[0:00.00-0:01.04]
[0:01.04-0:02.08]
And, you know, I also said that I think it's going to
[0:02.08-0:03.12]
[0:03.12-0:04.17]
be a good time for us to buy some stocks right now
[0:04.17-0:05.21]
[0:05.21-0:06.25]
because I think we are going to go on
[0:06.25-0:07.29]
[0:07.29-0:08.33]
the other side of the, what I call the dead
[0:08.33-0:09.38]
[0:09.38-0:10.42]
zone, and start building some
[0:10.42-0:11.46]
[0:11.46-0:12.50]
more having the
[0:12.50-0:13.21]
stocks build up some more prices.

══════════════════════════════

TASK STATEMENT
Reproduce all of the data. Leave every line unchanged.

RESPONSE TO THIS TASK
[0:00.00-0:01.04]
[0:01.04-0:02.08]
And, you know, I also said that I think it's going to
[0:02.08-0:03.12]
[0:03.12-0:04.17]
be a good time for us to buy some stocks right now
[0:04.17-0:05.21]
[0:05.21-0:06.25]
because I think we are going to go on
[0:06.25-0:07.29]
[0:07.29-0:08.33]
the other side of the, what I call the dead
[0:08.33-0:09.38]
[0:09.38-0:10.42]
zone, and start building some
[0:10.42-0:11.46]
[0:11.46-0:12.50]
more having the
[0:12.50-0:13.21]
stocks build up some more prices.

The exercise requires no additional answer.